SUPPLIED RECORDS
■ ■ ■ ■ ■ ■ ■

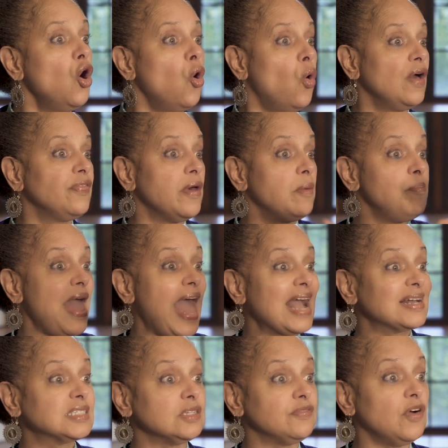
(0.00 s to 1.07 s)
on the
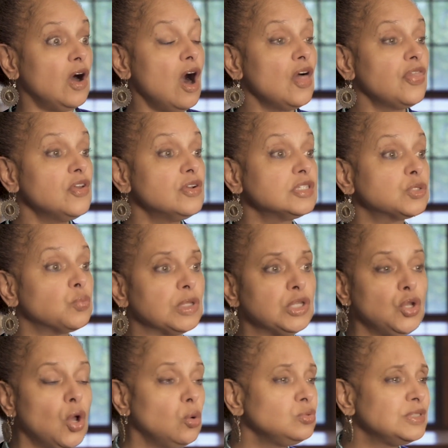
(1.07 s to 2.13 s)
backs of others with
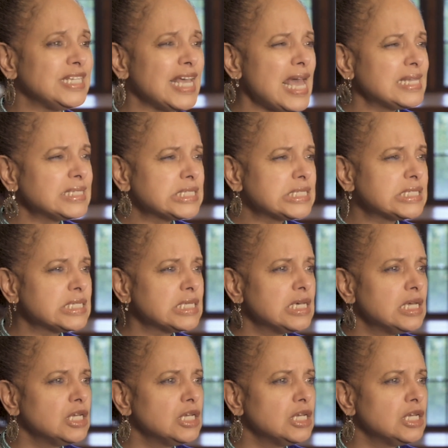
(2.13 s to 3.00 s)
no debts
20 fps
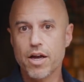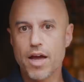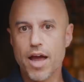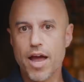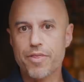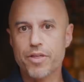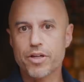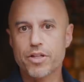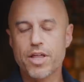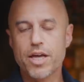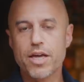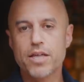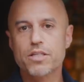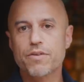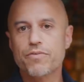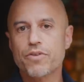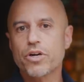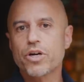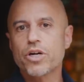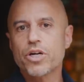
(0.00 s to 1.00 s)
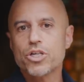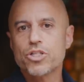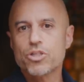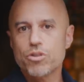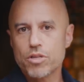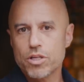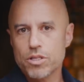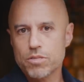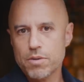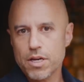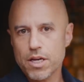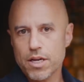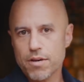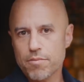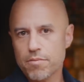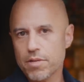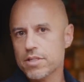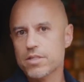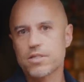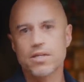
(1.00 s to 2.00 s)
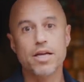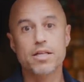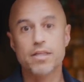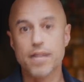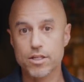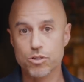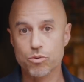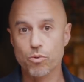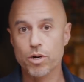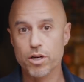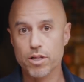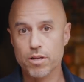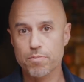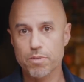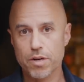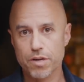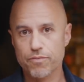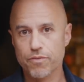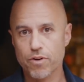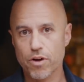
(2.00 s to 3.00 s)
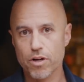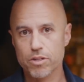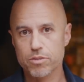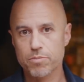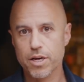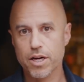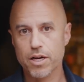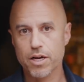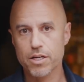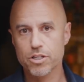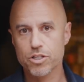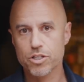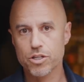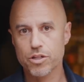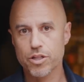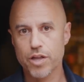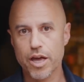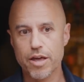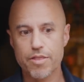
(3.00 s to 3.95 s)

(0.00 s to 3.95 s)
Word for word: And the thing is, if you're going to do this medium, it's it, that's one of the pitfalls because they,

■ ■ ■ ■ ■ ■ ■

EXERCISE GOAL
Restate word for word, and only, the lines from the line that contains "(2.13 s to 3.00 s)" through the end of the data, both included; pictures are not part of the copy.

TASK SOLUTION
(2.13 s to 3.00 s)
no debts
20 fps
(0.00 s to 1.00 s)
(1.00 s to 2.00 s)
(2.00 s to 3.00 s)
(3.00 s to 3.95 s)

(0.00 s to 3.95 s)
Word for word: And the thing is, if you're going to do this medium, it's it, that's one of the pitfalls because they,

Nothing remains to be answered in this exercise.